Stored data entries
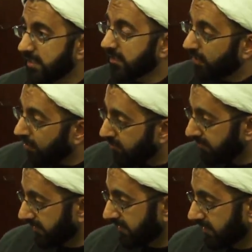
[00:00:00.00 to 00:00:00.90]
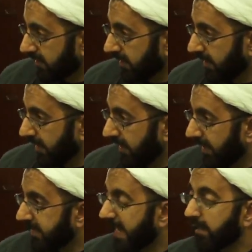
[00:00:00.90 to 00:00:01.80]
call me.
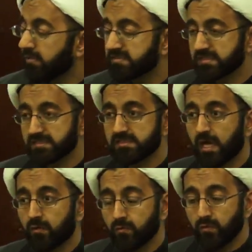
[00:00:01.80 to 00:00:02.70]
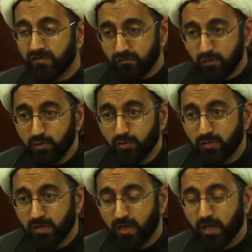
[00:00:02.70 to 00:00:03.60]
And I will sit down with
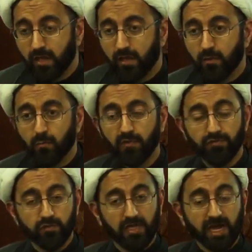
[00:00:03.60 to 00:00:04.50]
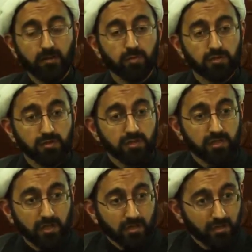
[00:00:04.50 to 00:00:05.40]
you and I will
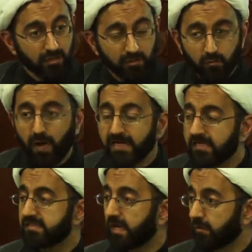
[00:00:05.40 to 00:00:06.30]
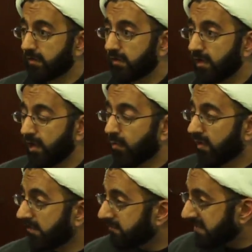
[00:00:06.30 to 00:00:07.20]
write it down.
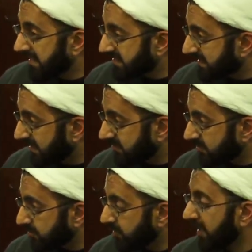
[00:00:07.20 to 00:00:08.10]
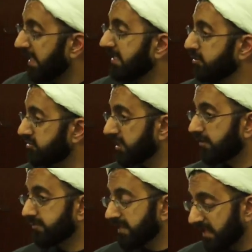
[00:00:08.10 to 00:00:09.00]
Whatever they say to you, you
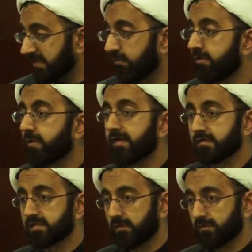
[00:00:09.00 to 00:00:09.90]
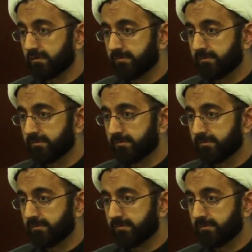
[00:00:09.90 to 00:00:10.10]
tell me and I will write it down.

*Exercise requirements*:
From the line containing "[00:00:05.40 to 00:00:06.30]" down to the last line of the entries above, set down every line exactly. Omit all pictures.

*Solution*:
[00:00:05.40 to 00:00:06.30]
[00:00:06.30 to 00:00:07.20]
write it down.
[00:00:07.20 to 00:00:08.10]
[00:00:08.10 to 00:00:09.00]
Whatever they say to you, you
[00:00:09.00 to 00:00:09.90]
[00:00:09.90 to 00:00:10.10]
tell me and I will write it down.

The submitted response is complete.